9.9.19

ENRIQUE IGLESIAS, “DÍMELO”

19th May, 2007

Wiki | Video

When Iglesias fils first burst onto this travelogue in 1995 with back-to-back-to-back number ones, I was at a loss to understand how the Enrique Iglesias I knew (and had a certain affection for) from popwatching in the early 2010s had emerged from that very unprepossessing whiner. Even when I liked some of his later material over the years (nearly all of which we've gotten to sample, as no one has ever hit number one as regularly as him), I rarely recognized him. So this single, parenthetically declared (The Ping Pong Song) in its English-language release, is notable for me as being the first time I recognized him as the same man I knew from later hits.

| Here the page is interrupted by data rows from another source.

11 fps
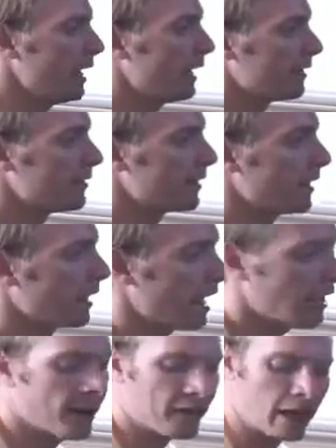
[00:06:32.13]
and kind
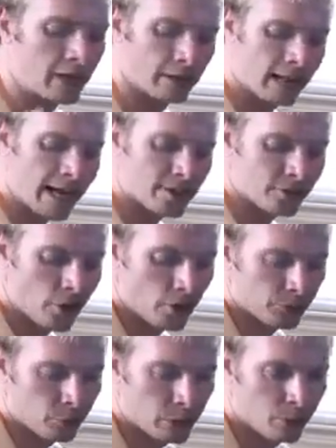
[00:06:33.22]
of like that last
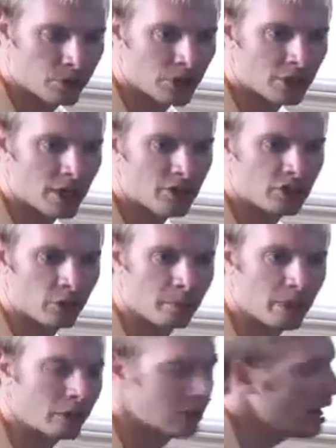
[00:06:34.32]
song we discussed there, Better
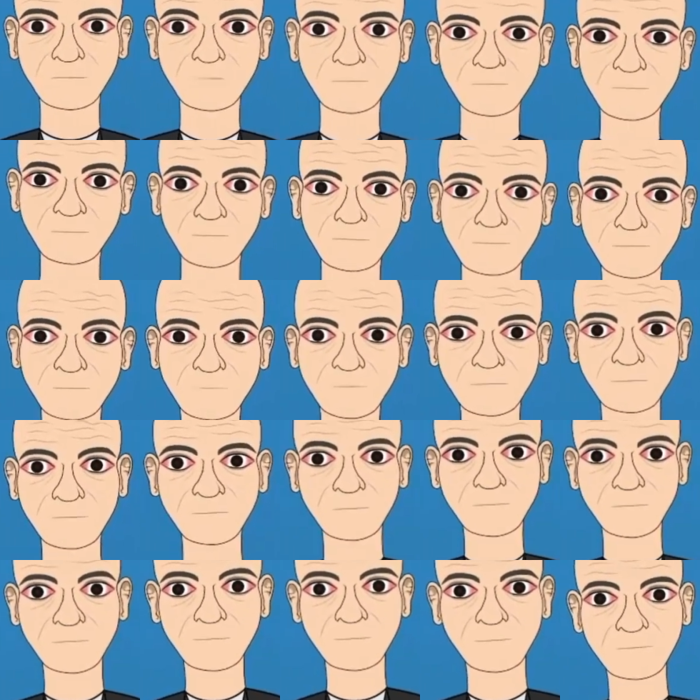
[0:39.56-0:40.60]
The other thing
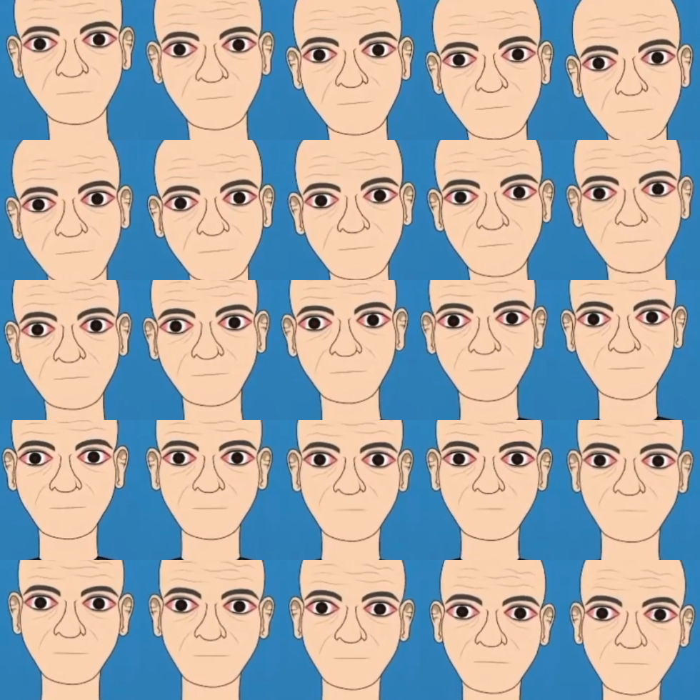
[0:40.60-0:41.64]
that really makes me
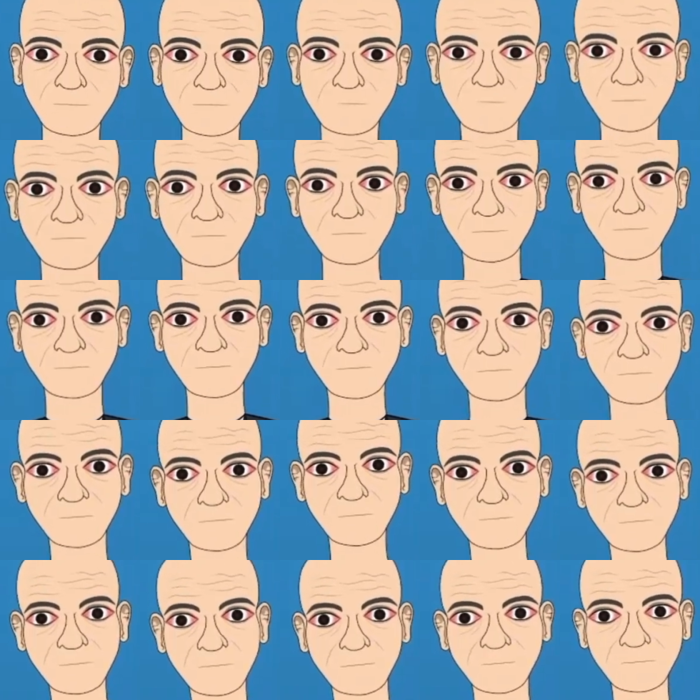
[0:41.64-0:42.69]
shine is
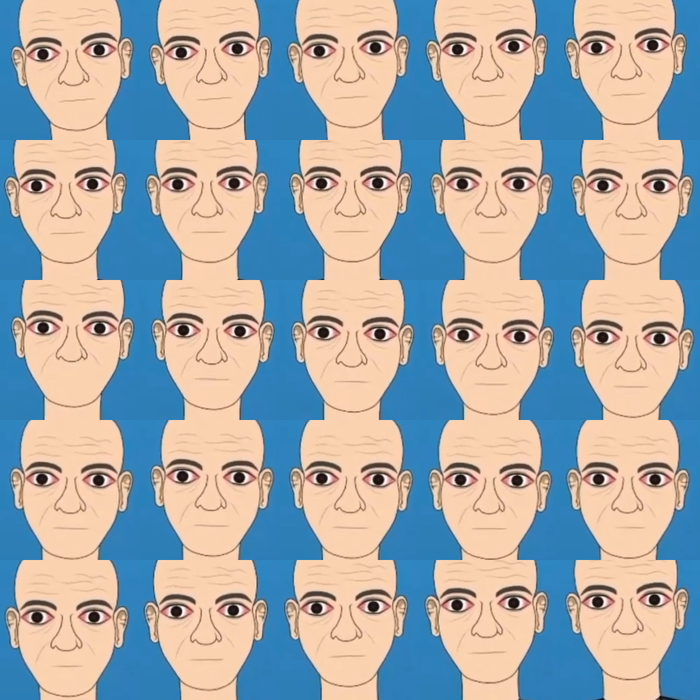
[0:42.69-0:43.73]
how I know what I
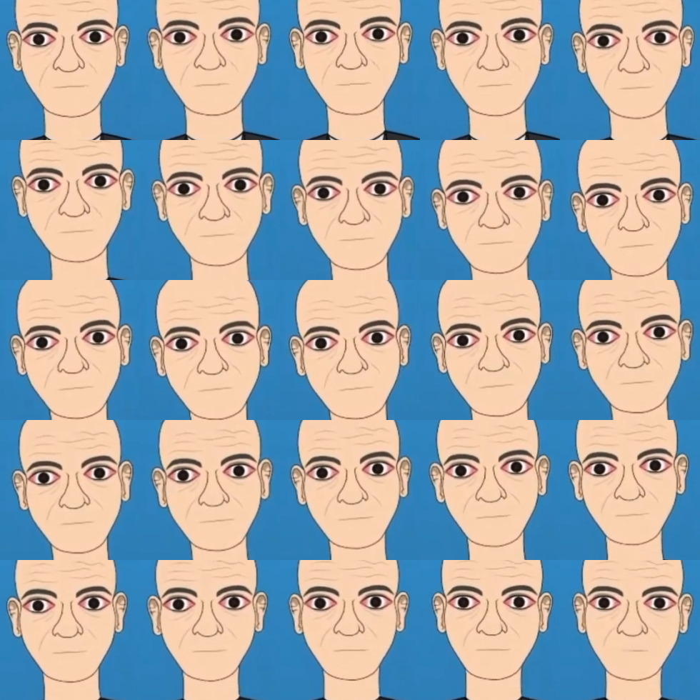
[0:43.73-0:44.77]
am, and
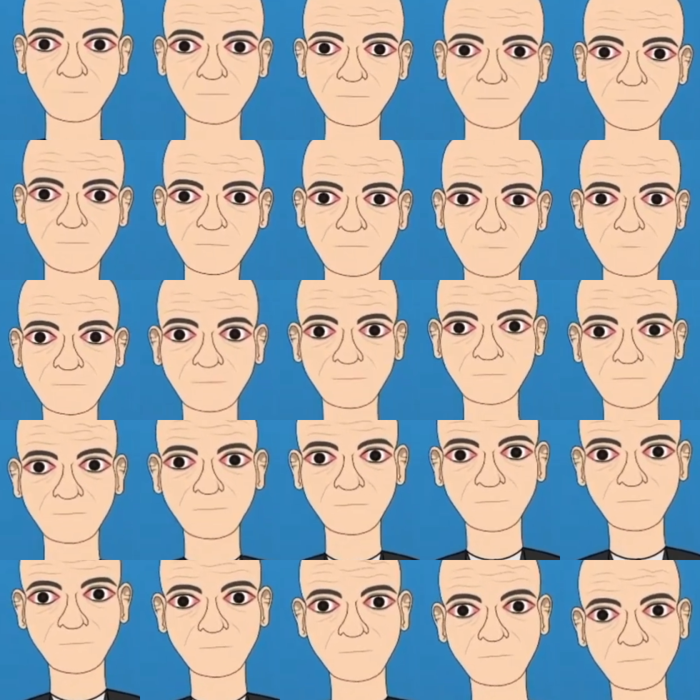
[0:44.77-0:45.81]
how I act to be
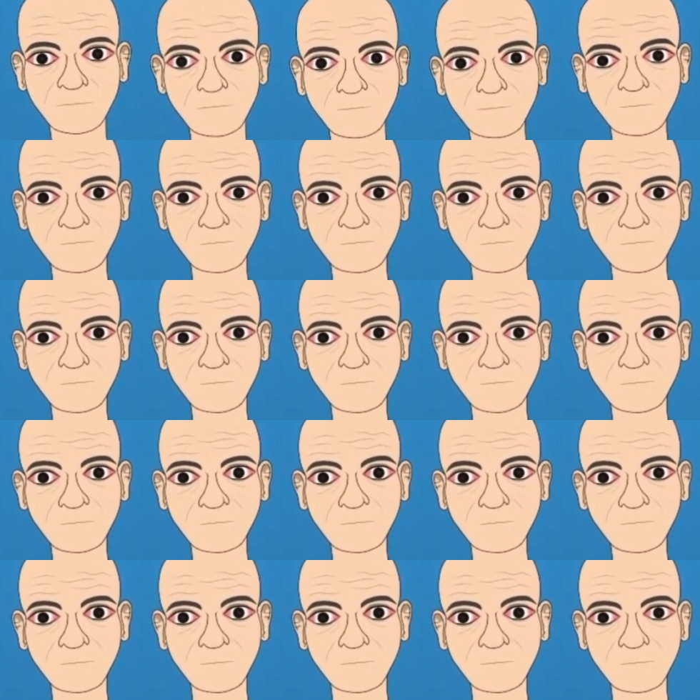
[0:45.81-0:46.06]
normal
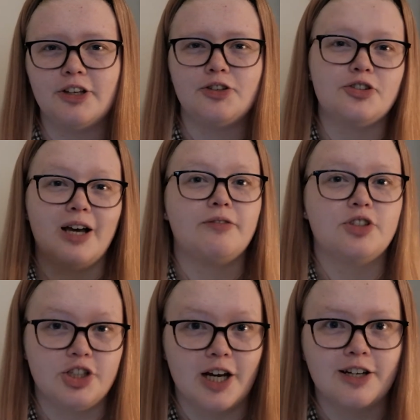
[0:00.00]
you just have to
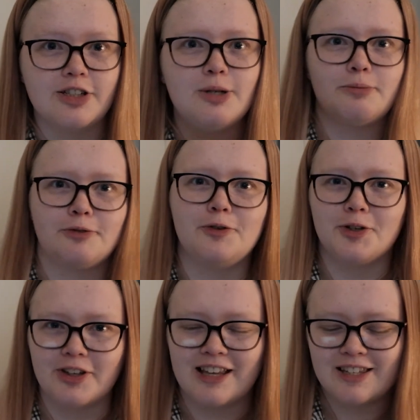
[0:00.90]
change it before
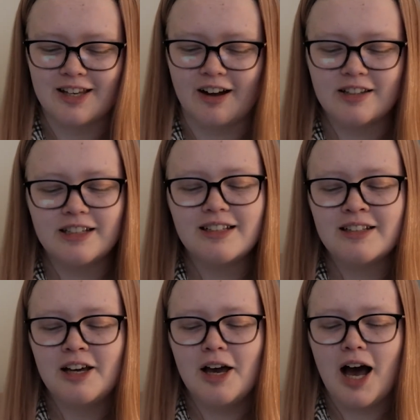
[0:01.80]
you get started.
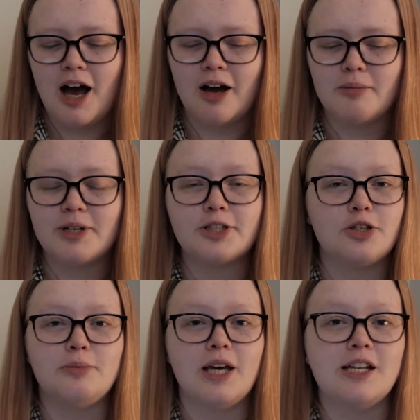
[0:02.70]
But it
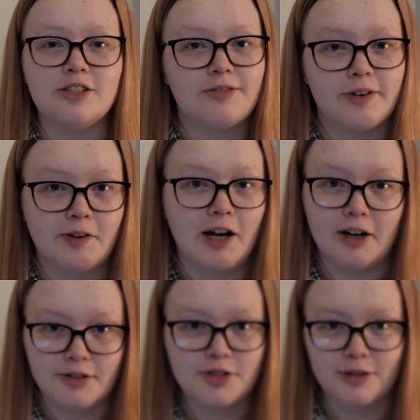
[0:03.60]
took me ages to figure out
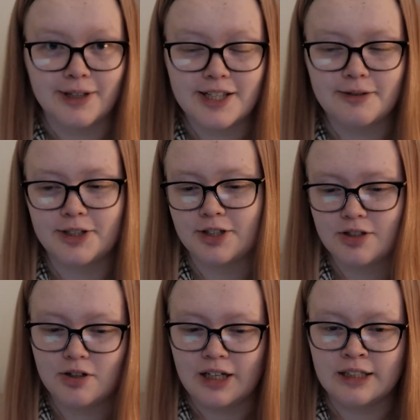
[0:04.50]
how to do it, so I just
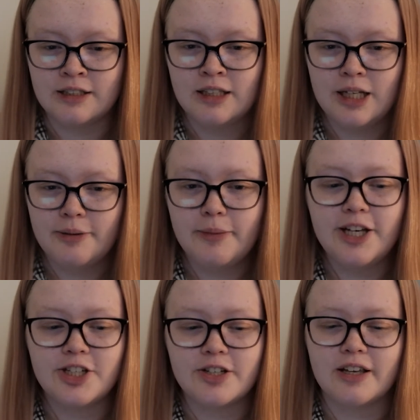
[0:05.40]
thought I'd
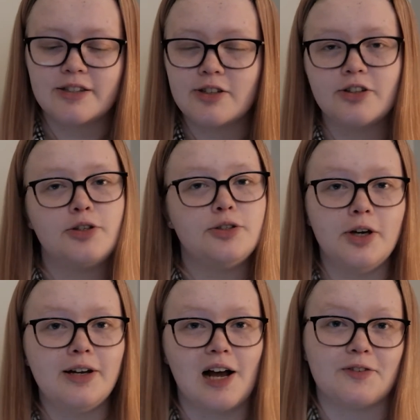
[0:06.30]
mention it so that you
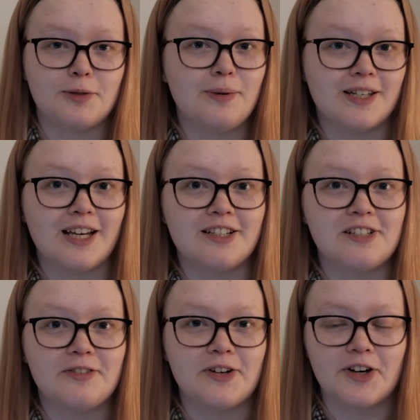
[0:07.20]
don't have to spend
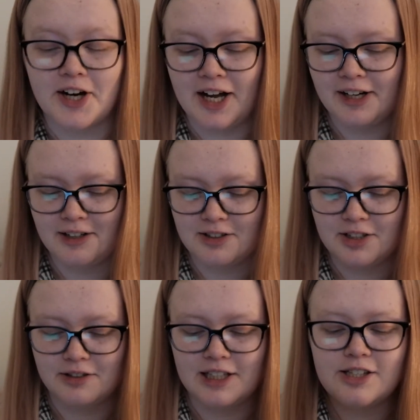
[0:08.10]
ages figuring out how to
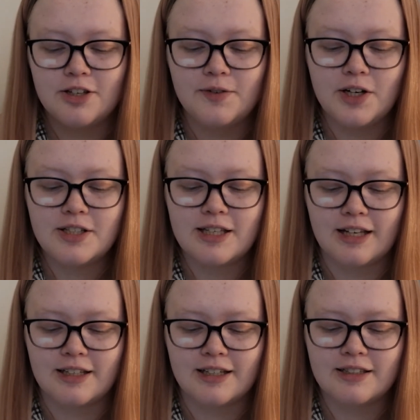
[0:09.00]
do it. So if you go to
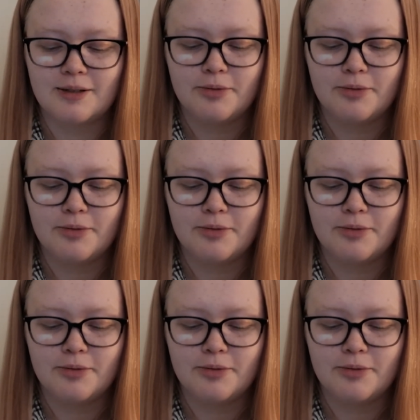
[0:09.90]
settings in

It's been four years since his last number one, the longest he's ever gone without an appearance here, and he seems to have figured out exactly what his lane would be for the next decade. (It's not far from what I predicted in my discussion of the 1999 hit "Ritmo Total".) R&B producer Sean Garrett (best known for Usher & co.'s immortal "Yeah!") gives him a thoroughly modern, high-tech track with a memorable, even novelty-esque rhythm sample, compresses and pitch-corrects his voice so that his limitations are invisible, and layers digital textures around him to keep the track exciting even during the maundering verses. (Apparently every sound on the track apart from Enrique's voice is from a single well-known loops package, which if not a first on this travelogue is at least indicative of where we are in terms of production history.) The synthesized blasts of sound in particular indicate the direction chart pop would be taking in the near future, as four-on-the-floor dance music took over from more varied R&B-based beatmaking.

The result is my favorite Enrique Iglesias song since "Ritmo Total," although like that song I prefer the Spanish-language version to the more well-known English-language one -- Iglesias is no Shakira in terms of ability to creatively shift between languages. "Dímelo" is less incoherent than "Do You Know," although neither of them are deathless lyrics. It's a typically self-involved love song with a strong central image: "¿Dímelo por qué estas fuera de mí / y al mismo tiempo estás muy dentro?" (Tell me why you're outside of me / while at the same time you're deep inside?) It doesn't quite make sense in Spanish either, which is one way to make excellent pop: arresting, unidiomatic phrases that make the listener pause over them is a great way to keep them in the air, as Swedish songwriters have found for some time.